Kami permisi memotong pembatas ini (simbol berupa kain putih):
Bertuah kamu keris memotong batas marga hingga gapura rumah
Karena mampu maka kita bisa memberi
Biarlah kita mengalah asalkan tujuan tercapai










BAB III
PENUTUP
A. Kesimpulan
Paradinei/paghadini adalah puisi tradisi Lampung yang biasa digunakan dalam upacara penyambutan tamu pada saat berlangsungnya perta pernikahan secara adat. Paradinei/paghadini diucapkan jurubicara masing-masing pihak, baik pihak yang datang maupun yang didatangi. Secara umum, isi paradinei/paghadini berupa tanya jawab tentang maksud atau tujuan kedatangan.
Puisi adalah bentuk karya sastra yang mengungkapkan pikiran dan perasaan seseorang secara imajinatif dan disusun dengan mengkonsentrasikan semua kekuatan bahasa dengan pengonsentrasian struktur fisik dan struktur batin. Istilah paradinei dikenal di lingkungan masyarakat Lampung dialek O. Di lingkungan masyarakat Lampung dialek A dikenal dengan istilah paghadini (di lingkungan masyarakat Lampung dialek A Sebatin dikenal dengan istilah tetangguh). Puisi jenis ini digunakan dalam upacara penyambutan tamu pada saat berlangsungnya pesta pernikahan secara adat.
Ø  Tujuan Puisi Paradenai
1. tanya jawab pada saat berlangsungnya upacara penyambutan tamu secara adat
2. untuk melestarikan bahasa dan sastra Lampung
3. untuk mendidik masyarakat Lampung agar menghargai sastra daerah.
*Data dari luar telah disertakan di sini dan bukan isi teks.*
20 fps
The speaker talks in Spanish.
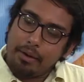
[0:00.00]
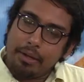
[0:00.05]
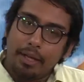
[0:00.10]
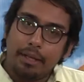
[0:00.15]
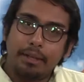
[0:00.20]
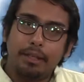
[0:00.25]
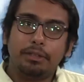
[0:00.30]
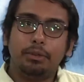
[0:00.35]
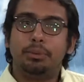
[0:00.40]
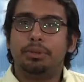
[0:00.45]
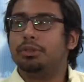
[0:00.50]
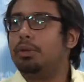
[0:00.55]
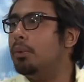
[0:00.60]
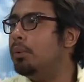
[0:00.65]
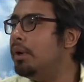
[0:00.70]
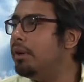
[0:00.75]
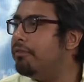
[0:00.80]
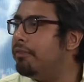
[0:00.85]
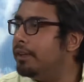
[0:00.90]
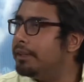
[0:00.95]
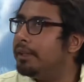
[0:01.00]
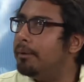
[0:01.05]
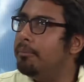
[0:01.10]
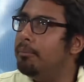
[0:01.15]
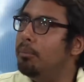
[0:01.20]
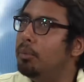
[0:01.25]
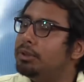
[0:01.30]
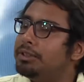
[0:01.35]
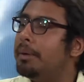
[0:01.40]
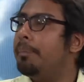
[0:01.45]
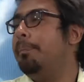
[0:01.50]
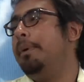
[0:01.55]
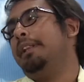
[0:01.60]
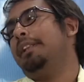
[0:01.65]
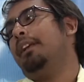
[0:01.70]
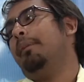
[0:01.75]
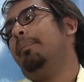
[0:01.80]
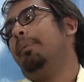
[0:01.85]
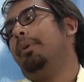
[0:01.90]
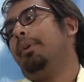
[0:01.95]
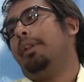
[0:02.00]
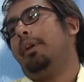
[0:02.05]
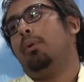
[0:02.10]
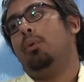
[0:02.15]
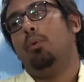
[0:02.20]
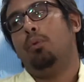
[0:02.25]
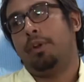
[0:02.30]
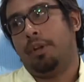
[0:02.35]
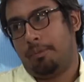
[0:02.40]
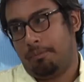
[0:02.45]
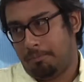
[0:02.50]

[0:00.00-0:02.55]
es que este suceso aún le faltan muchas pistas por descubrir.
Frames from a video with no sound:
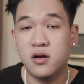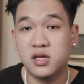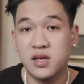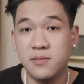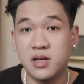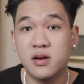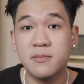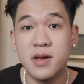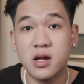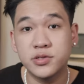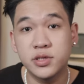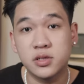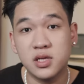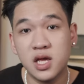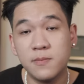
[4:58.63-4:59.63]
à, thì mình đã mail
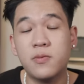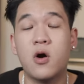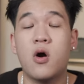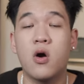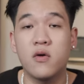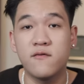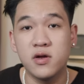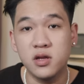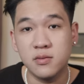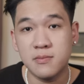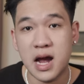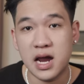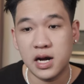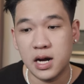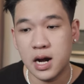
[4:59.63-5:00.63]
trực tiếp hỏi với những
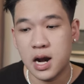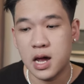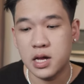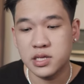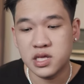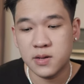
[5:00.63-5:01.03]
bạn là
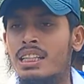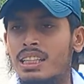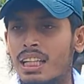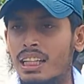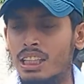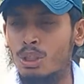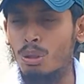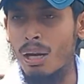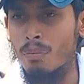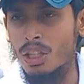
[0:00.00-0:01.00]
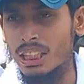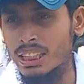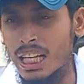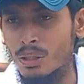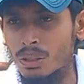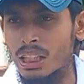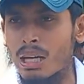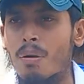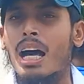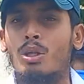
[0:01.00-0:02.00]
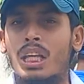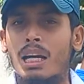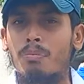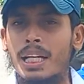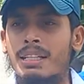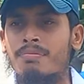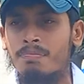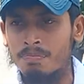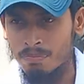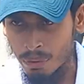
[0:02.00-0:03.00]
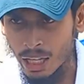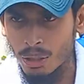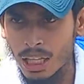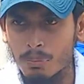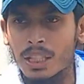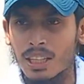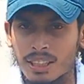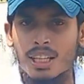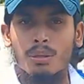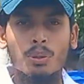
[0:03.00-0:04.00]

সিলেটের সুনামগঞ্জের স্নাতক থেকে ভালো থাকবেন ভালো রাখবেন আসসালামু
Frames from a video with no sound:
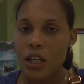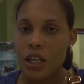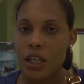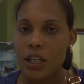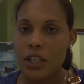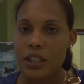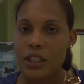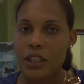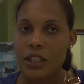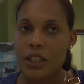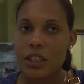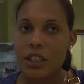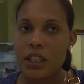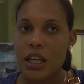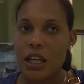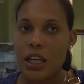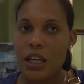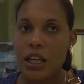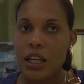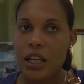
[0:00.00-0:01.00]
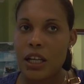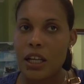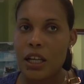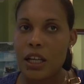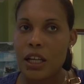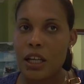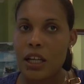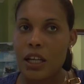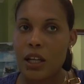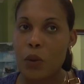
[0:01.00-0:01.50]
em que
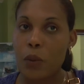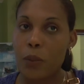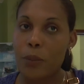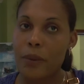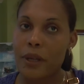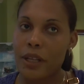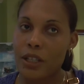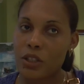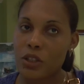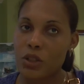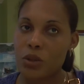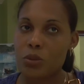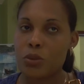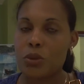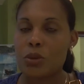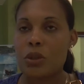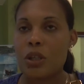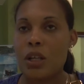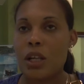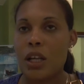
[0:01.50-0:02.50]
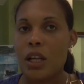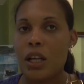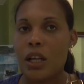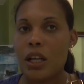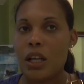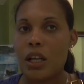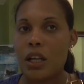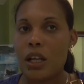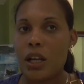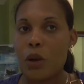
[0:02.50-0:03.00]
eh, é um empréstimo
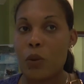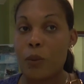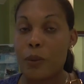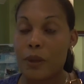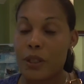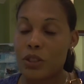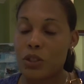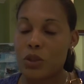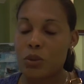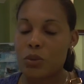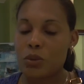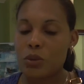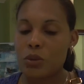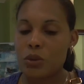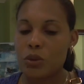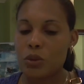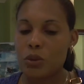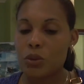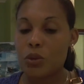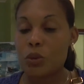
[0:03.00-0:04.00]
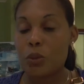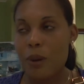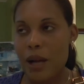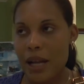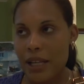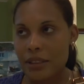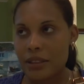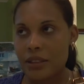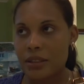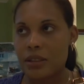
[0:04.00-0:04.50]
uh, um empréstimo do, do,
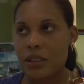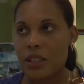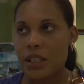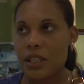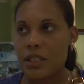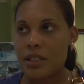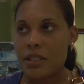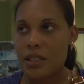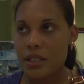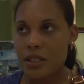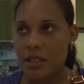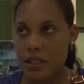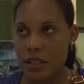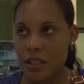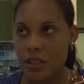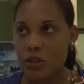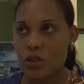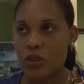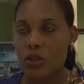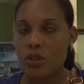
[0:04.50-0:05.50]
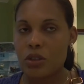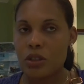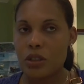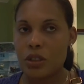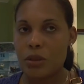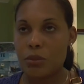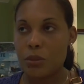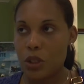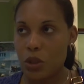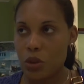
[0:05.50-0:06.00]
BAD em 16 uh,
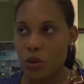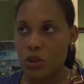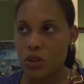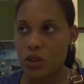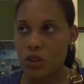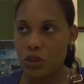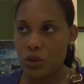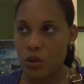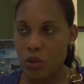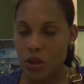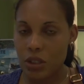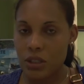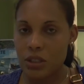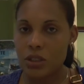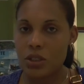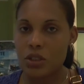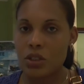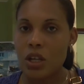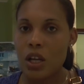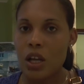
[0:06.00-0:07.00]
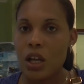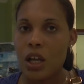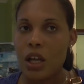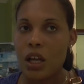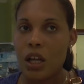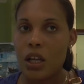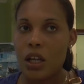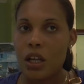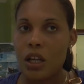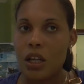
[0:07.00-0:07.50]
eh, milhões de dólares,
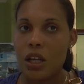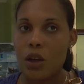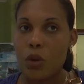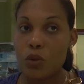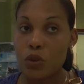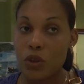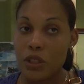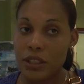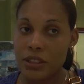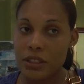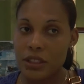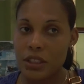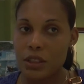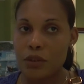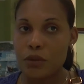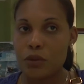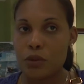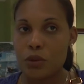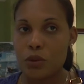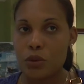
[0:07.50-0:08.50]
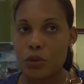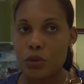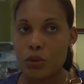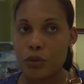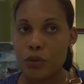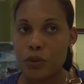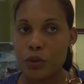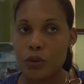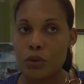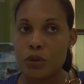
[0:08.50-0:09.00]
eh, um donativo do
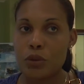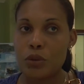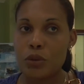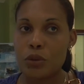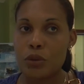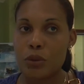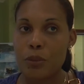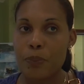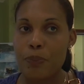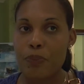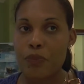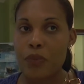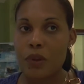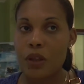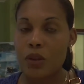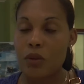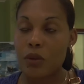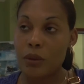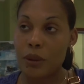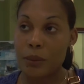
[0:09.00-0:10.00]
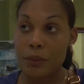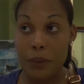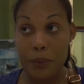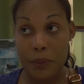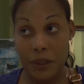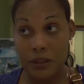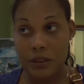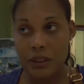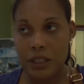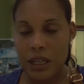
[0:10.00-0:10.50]
Fundo hum, do
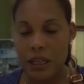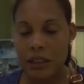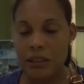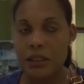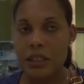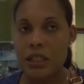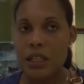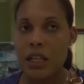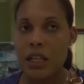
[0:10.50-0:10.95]
Ambiental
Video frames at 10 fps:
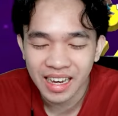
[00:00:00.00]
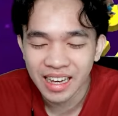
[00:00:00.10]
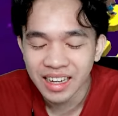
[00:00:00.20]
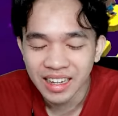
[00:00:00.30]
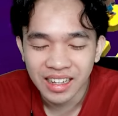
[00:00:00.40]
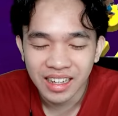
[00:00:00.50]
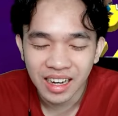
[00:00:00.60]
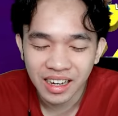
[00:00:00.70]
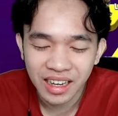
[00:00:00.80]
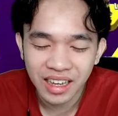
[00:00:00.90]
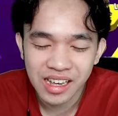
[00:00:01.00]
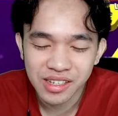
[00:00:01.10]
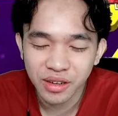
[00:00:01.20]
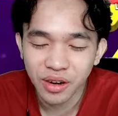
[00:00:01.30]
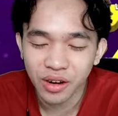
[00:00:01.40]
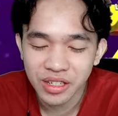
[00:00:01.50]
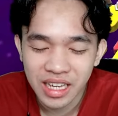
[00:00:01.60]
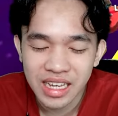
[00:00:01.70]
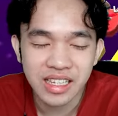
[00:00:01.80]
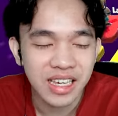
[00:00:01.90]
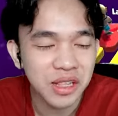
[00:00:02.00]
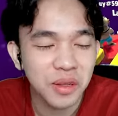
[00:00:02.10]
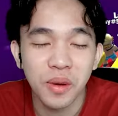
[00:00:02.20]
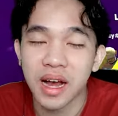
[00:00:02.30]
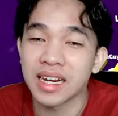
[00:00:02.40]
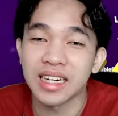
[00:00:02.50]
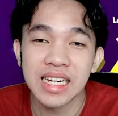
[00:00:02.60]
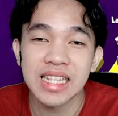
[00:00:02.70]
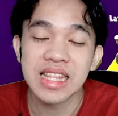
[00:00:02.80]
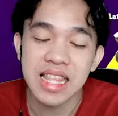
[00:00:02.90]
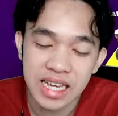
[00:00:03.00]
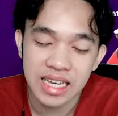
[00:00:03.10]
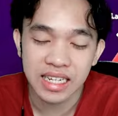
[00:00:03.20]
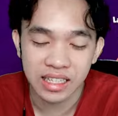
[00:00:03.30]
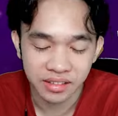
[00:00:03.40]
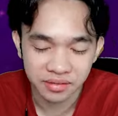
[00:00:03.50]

ya Oke langsung lolos guys hitungan detik ini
Di bawah ini dikemukakan contoh paradinei yang lazim digunakan dalam acara nebak appeng 'menutup gapura'.
4. untuk menyambut tamu, dan berupa pertanyaan kepada tamu yang diajukan oleh juru bicara.
5. kemudian tamu akan menjawab maksud kedatangannya tersebut
Ø  Kegunaan Puisi Paradenai
1. berguna sebagai salah satu bentuk atau budaya suku lampung ketika akan melaksanakan upacara adat pernikahan.
2. sebagai salah satu warisan budaya masyarakat lampung
3. sebagai tonggak untuk mempertahankan budaya atau ciri khas masyarakat lampung, agar tetap terjaga keaslian dan kemurniannya.
4. Mendidik masyarakat agar menghargai sastra daerah.






















B. Saran
Sebagai warga yang bertempat tinggal di provinsi lampung, seyogyanya kita tetap menjunjung tinggi budaya lampung, agar kemurnian dan keasliannya masih tetap terjaga. Sehingga nanti anak cucu kita masih dapat menikmati budaya yang dipertahankan.
Sebagai mahasiswa yang mengambil jurusan bahasa dan sastra indonesia, tidak serta merta memfokuskan pada bahasa indonesia saja, kita dapat melihat keindahan bahasa daerah lainnya, sebagai sastra yang dapat kita kaji dan kita amati serta dapat dijadikan sebuah referensi.


















Daftar Pustaka
Sanusi, A. Effendi. 1996. Sastra Lisan Lampung Dialek Abung. Bandar Lampung: Gunung Pesagi.
Muntazir, 2013. Sastra Lampung. STKIP Muhammadiyah Pringsewu: Lampung.